◆ **WHAT THE TASK ASKS**:
Only the pictures should be dropped; every line of the data must come back exactly as written.

◆ **EXCERPTED DATA**:
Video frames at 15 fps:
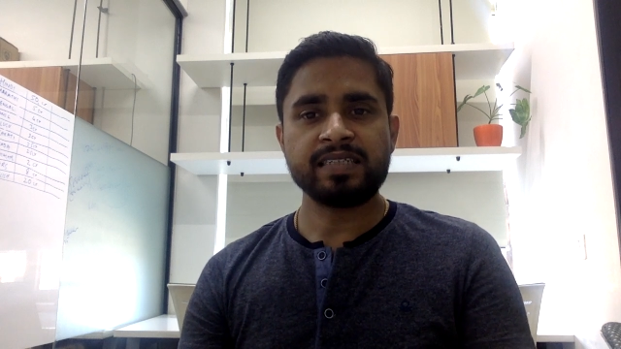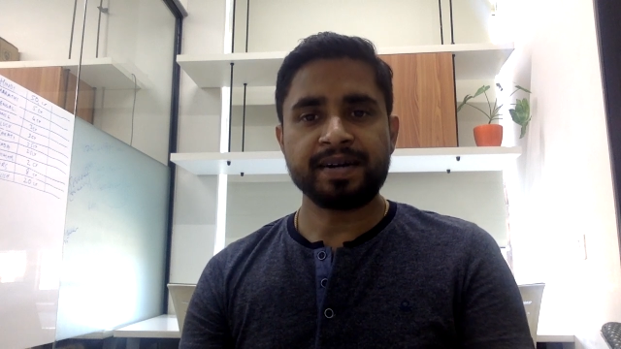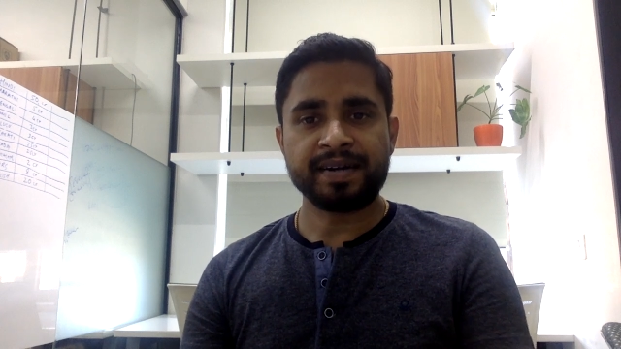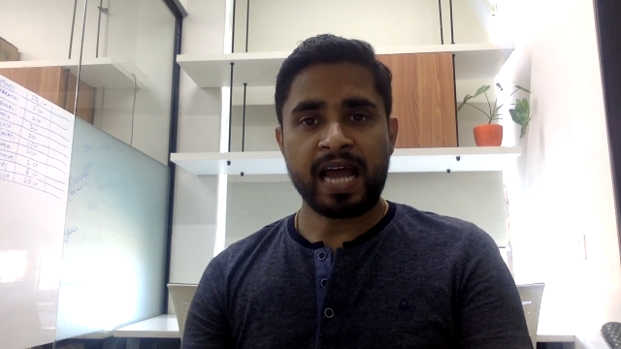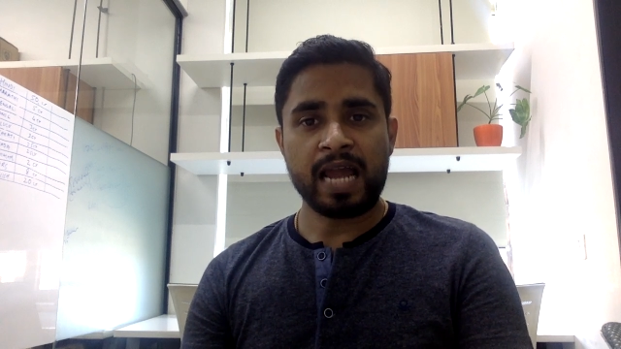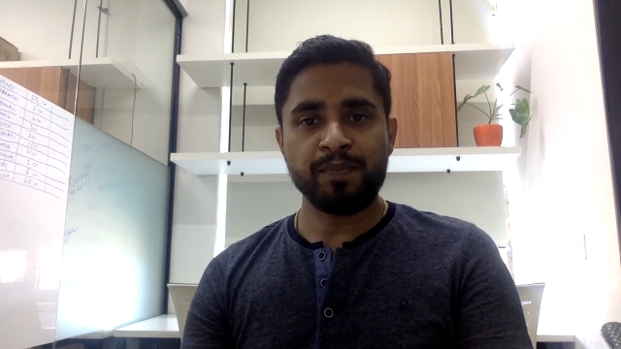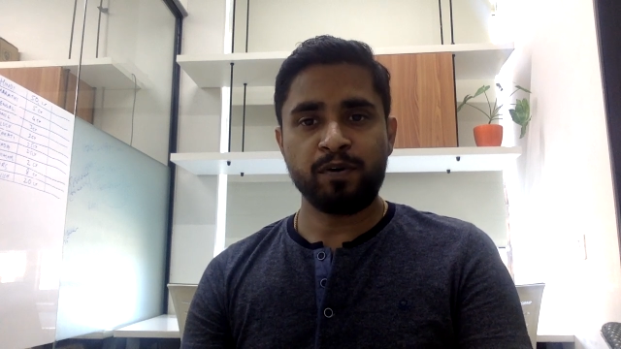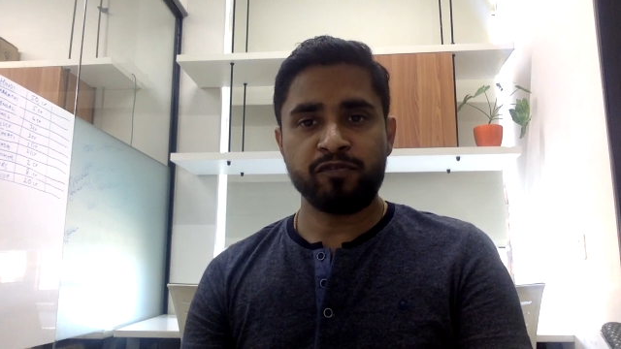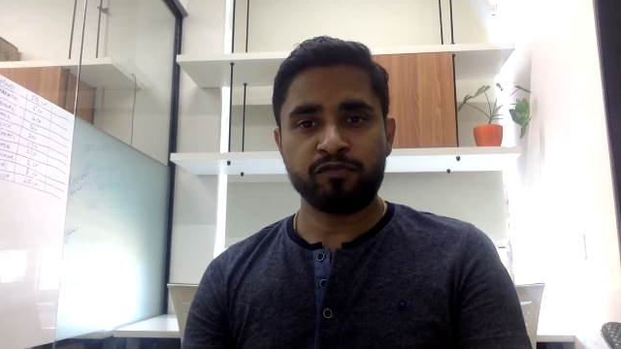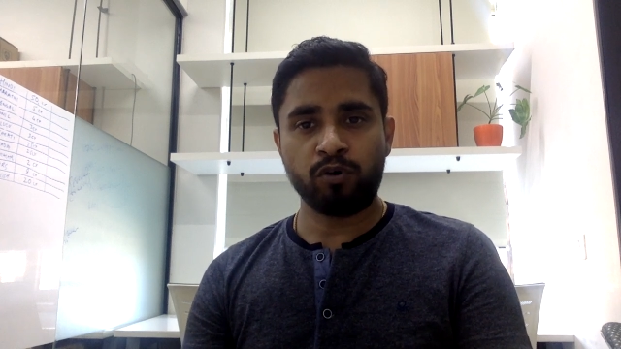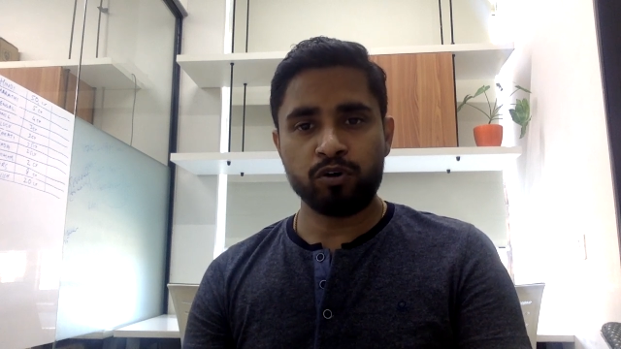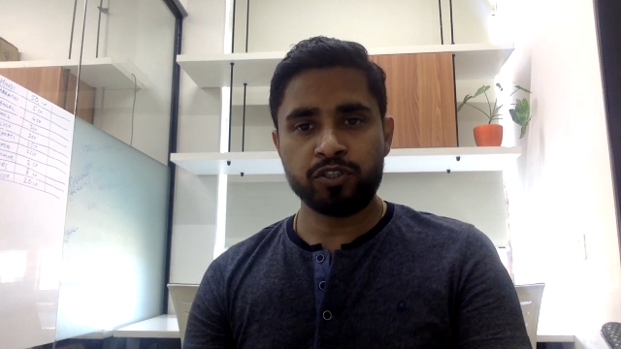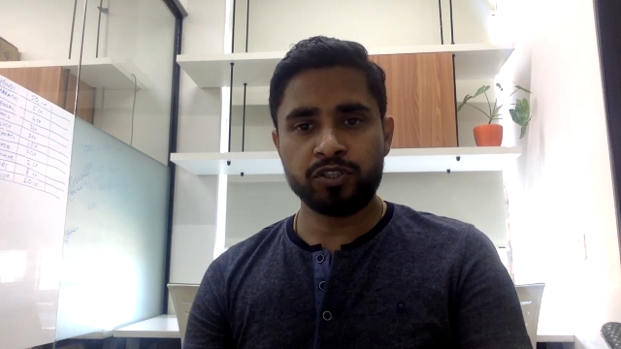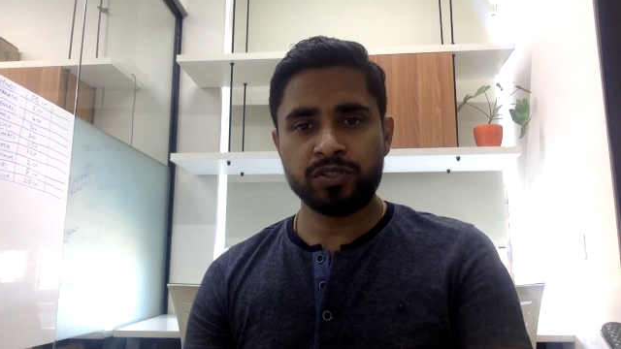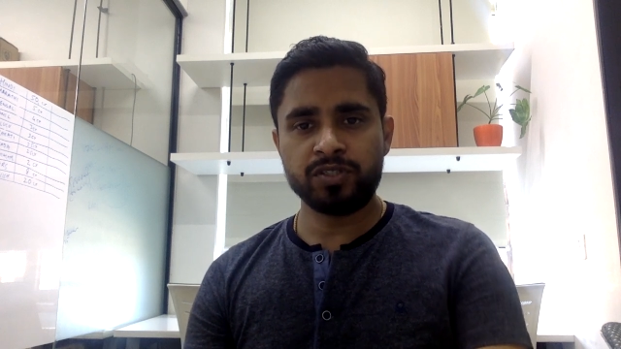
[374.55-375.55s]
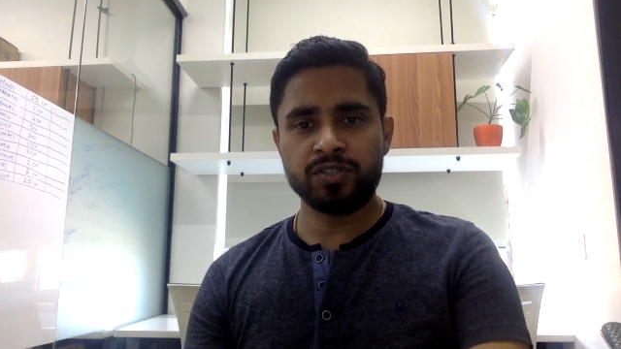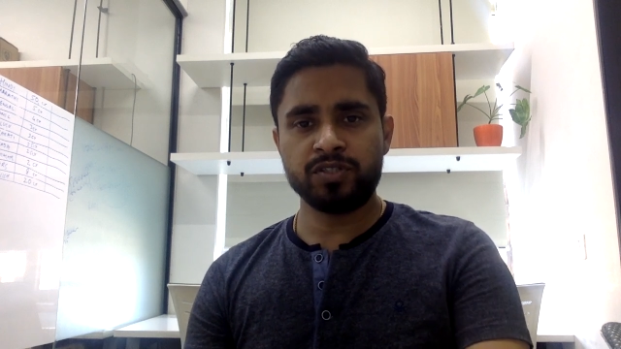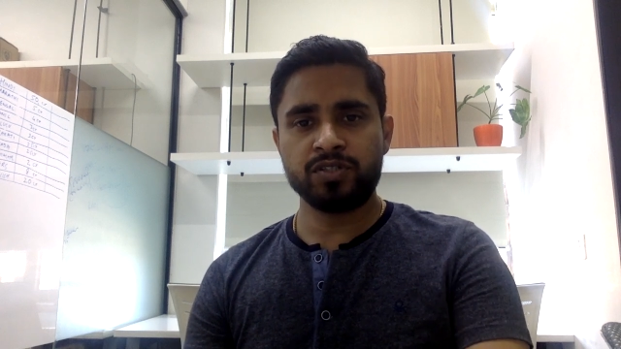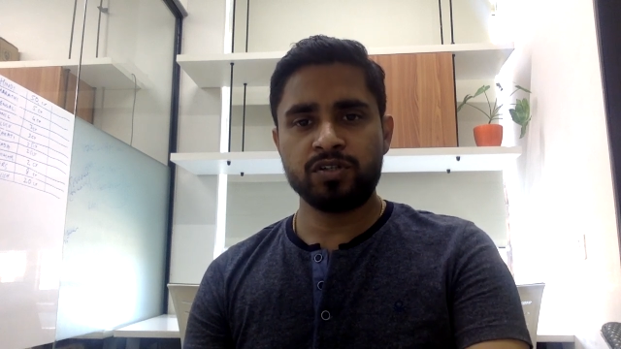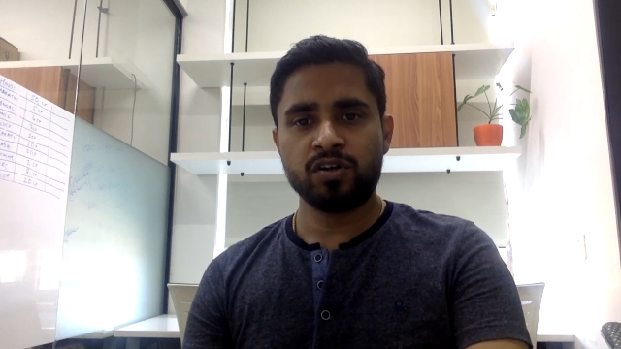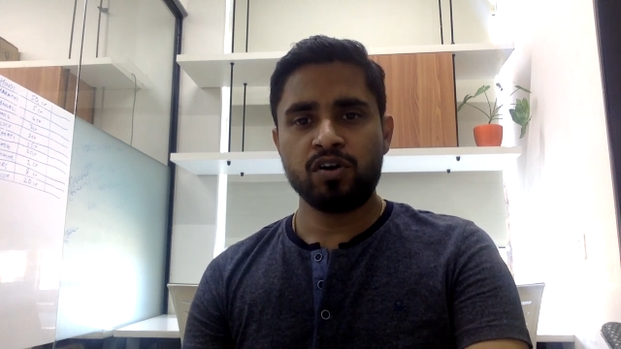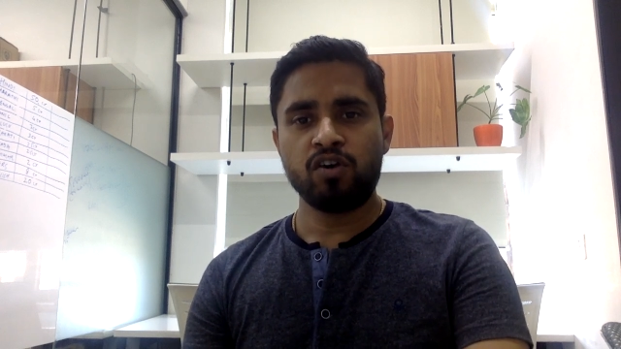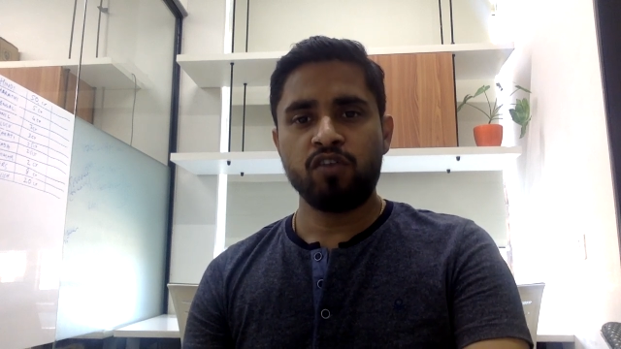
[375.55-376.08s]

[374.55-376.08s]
the type of questions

◆ **PROBLEM SOLUTION**:
Video frames at 15 fps:
[374.55-375.55s]
[375.55-376.08s]

[374.55-376.08s]
the type of questions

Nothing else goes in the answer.